Ini bukan tentang salat Idulfitri with a view.

Matahari masih condong di ufuk timur pada Sabtu, 22 April lalu, saat warga mulai meriung di dalam dan sekitar Masjid Darul Ibad, Desa Timbulsloko, Kecamatan Sayung, Demak, Jawa Tengah. 

Di atas geladak kayu yang dibangun karena banjir rob menggenangi desa itu, warga menggelar sajadah. Mereka melaksanakan salat Idulfitri 1444 Hijriah.

Aji Styawan/Greenpeace Indonesia
Aji Styawan/Greenpeace Indonesia
Aji Styawan/Greenpeace Indonesia

Beberapa tahun lalu, masjid ini sempat terendam air laut sehingga warga kesulitan untuk salat berjamaah. Pada awal 2020, warga merenovasinya dengan membangun panggung kayu. Setelah renovasi, aktivitas keagamaan Islam pun rutin digelar kembali di masjid.

Aji Styawan/Greenpeace Indonesia
Aji Styawan/Greenpeace Indonesia

Tradisi lebaran di Timbulsloko mirip dengan daerah lainnya di Indonesia. Selepas salat, warga bersilaturahmi ke rumah tetangga dan kerabat, juga berziarah ke pusara keluarga yang telah meninggal. 

Aji Styawan/Greenpeace Indonesia
Aji Styawan/Greenpeace Indonesia
Aji Styawan/Greenpeace Indonesia

Bedanya, kampung tempat mereka merawat tradisi itu kini tergenang rob. Kenaikan muka air laut karena krisis iklim dan penurunan muka tanah telah menenggelamkan Desa Timbulsloko.

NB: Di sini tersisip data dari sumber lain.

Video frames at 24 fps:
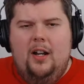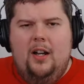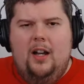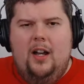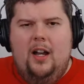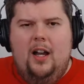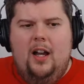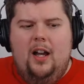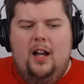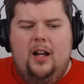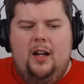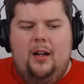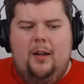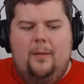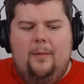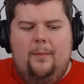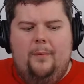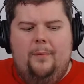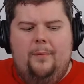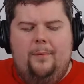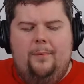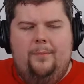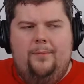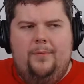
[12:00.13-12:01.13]

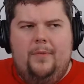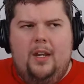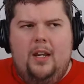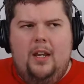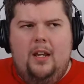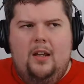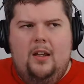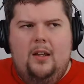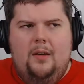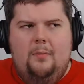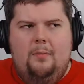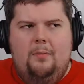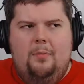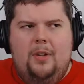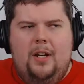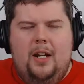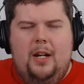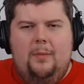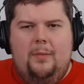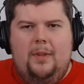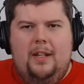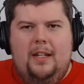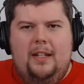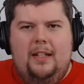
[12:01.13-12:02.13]
Okay. But I
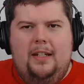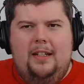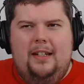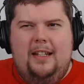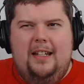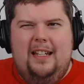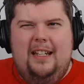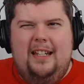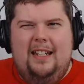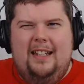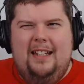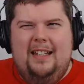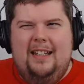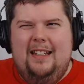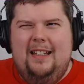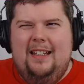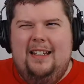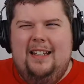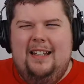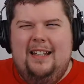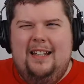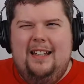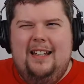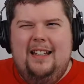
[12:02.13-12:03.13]
mean, like,
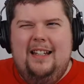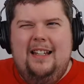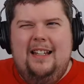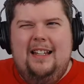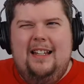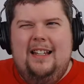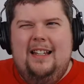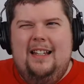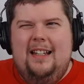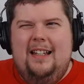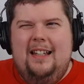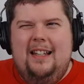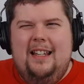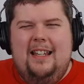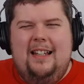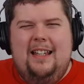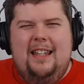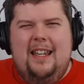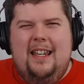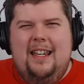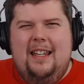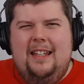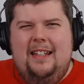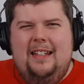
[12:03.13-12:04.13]

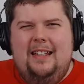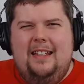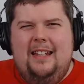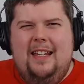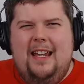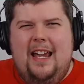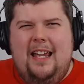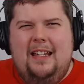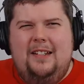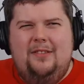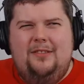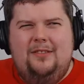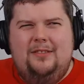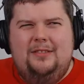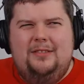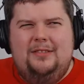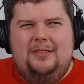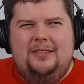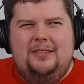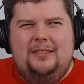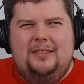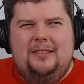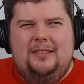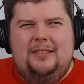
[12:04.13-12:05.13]
again, I don't.
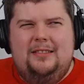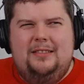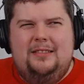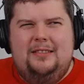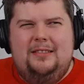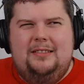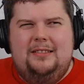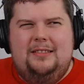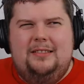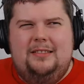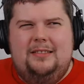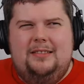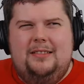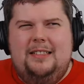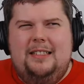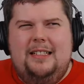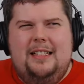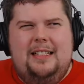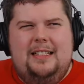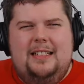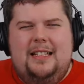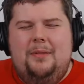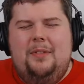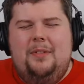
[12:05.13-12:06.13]

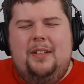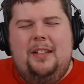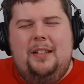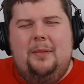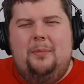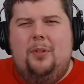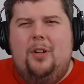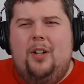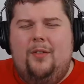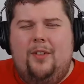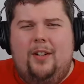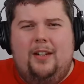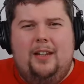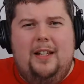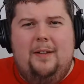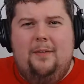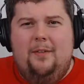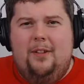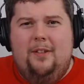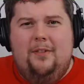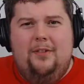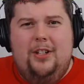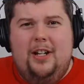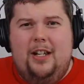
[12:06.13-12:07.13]
It seems like the perfect
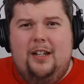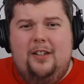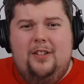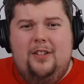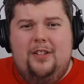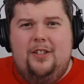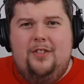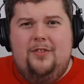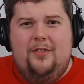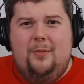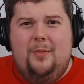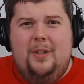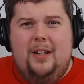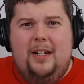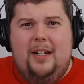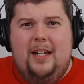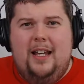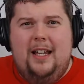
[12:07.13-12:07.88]
level of challenge for me.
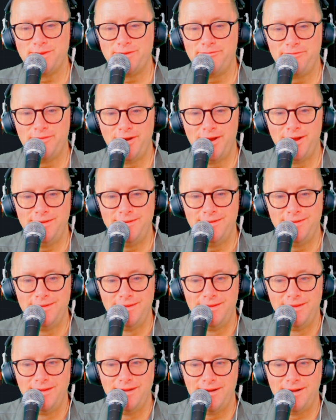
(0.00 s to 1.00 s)
fun.
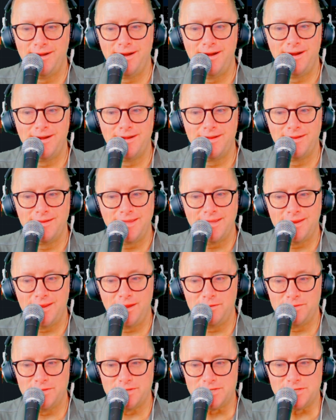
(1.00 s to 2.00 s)
Get out
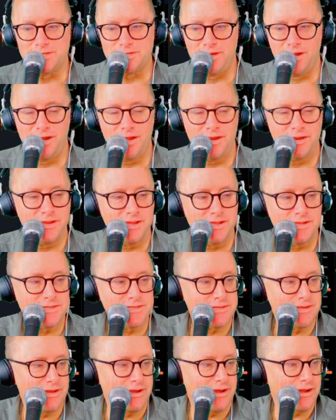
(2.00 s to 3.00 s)
in the sun.
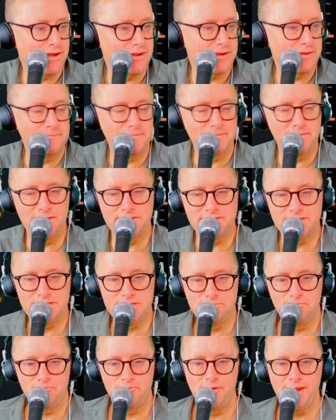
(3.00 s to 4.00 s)
It's
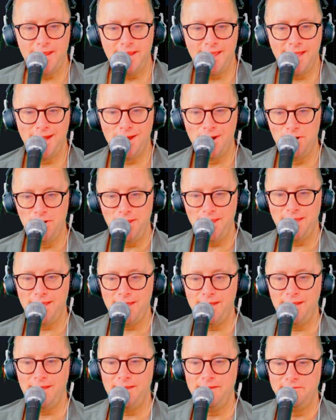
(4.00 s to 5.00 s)
spring out,
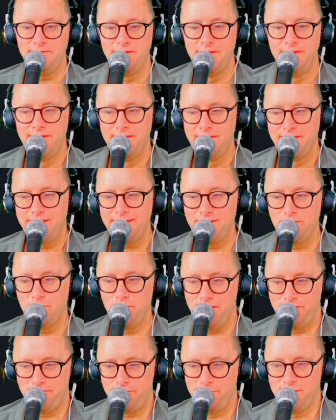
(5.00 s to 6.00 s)
and get
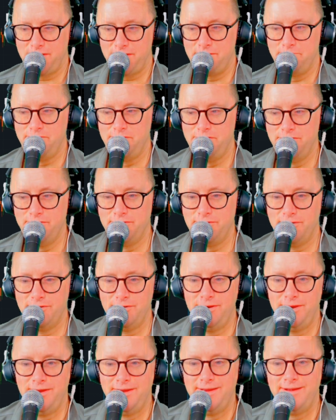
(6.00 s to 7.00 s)
away from your
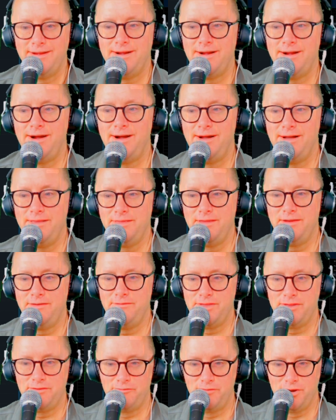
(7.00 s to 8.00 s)
computer. Live
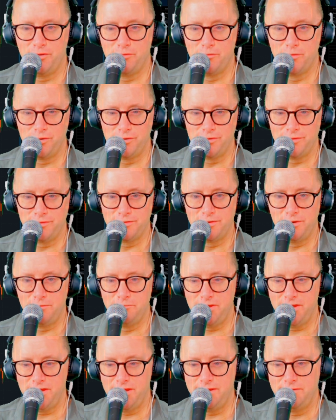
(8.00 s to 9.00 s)
in the real world a little
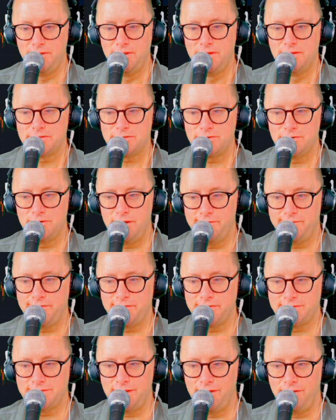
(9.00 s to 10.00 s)
bit. Turn off your
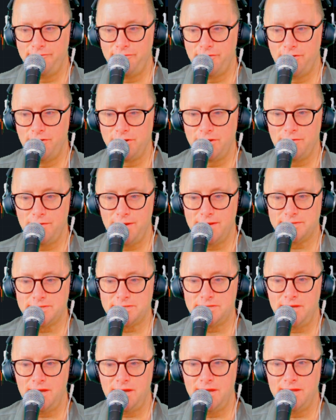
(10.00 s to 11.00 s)
cell phone. Go
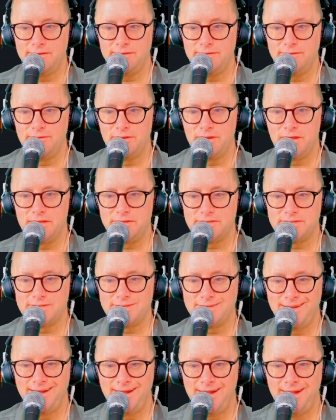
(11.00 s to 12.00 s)
outside, look at the
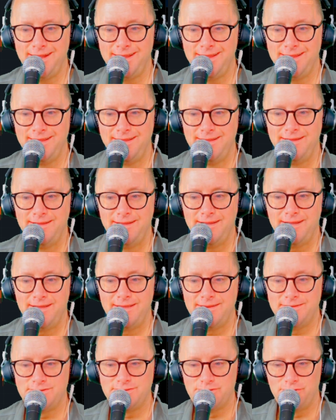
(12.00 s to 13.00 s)
sky,
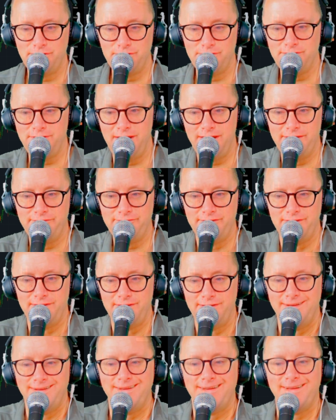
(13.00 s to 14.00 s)
and enjoy your life.
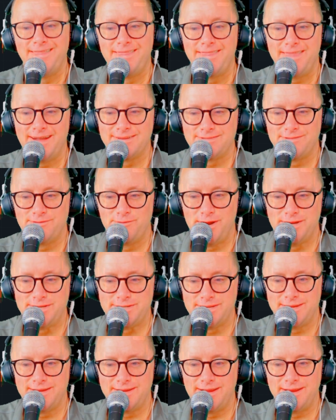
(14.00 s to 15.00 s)
Thanks for
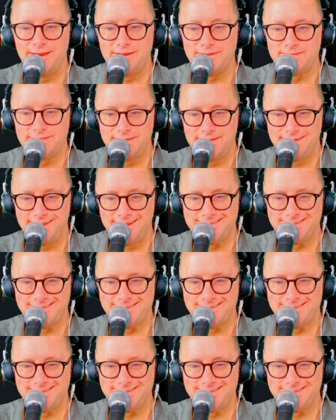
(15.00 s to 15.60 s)
watching, and I'll see you next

Warga beradaptasi dengan meninggikan lantai rumah, masjid, hingga jalanan. Sebagian besar rumah setempat telah ditinggikan 1,5 meter untuk menghindari air laut. Banyak rumah yang atapnya menjadi sangat rendah, sehingga warga harus menundukkan kepala saat berdiri atau berjalan di dalamnya.

Aji Styawan/Greenpeace Indonesia
Aji Styawan/Greenpeace Indonesia
Aji Styawan/Greenpeace Indonesia

Pada 2021, warga juga membangun jalan panggung. Dananya berasal dari iuran bersama dan donasi. Sebelum adanya jalan panggung, Timbulsloko bak desa mati saban hari sudah gelap. Banjir rob mengurung mereka di dalam rumah.

Jalan ini menjadi penunjang aktivitas dan penyambung interaksi warga yang sempat terputus.

Aji Styawan/Greenpeace Indonesia
Aji Styawan/Greenpeace Indonesia

Sekitar 30 tahun lalu, Timbulsloko merupakan kawasan produktif yang banyak digunakan untuk pertanian. Dengan naiknya air laut dan menyusutnya garis pantai hingga 3-5 kilometer dalam tiga dekade terakhir, lahan tersebut berangsur-angsur berubah menjadi tambak ikan. Tambak-tambak ikan itu kini juga terendam di bawah permukaan air laut.

Aji Styawan/Greenpeace Indonesia

Krisis iklim mengancam semua aspek kehidupan. Ekonomi, kesehatan, sosial, keagamaan, hingga tradisi dan kebudayaan kita.

Warga Timbulsloko masih bisa merayakan Idulfitri dan hidup di tengah rob karena mereka beradaptasi. Perjuangan yang tentu saja tidak mudah.

Di masa ini, kita membutuhkan aksi iklim yang lebih serius dan nyata, terutama dari pemerintah yang memiliki semua sumber daya untuk melakukannya. Aksi mitigasi dan adaptasi amatlah krusial, agar kita terhindar dari ancaman krisis iklim yang lebih parah.

Perjuangan menghadapi krisis iklim adalah juga ikhtiar kita merawat tradisi dan kebudayaan; perjuangan menjaga kampung halaman dan alam semesta.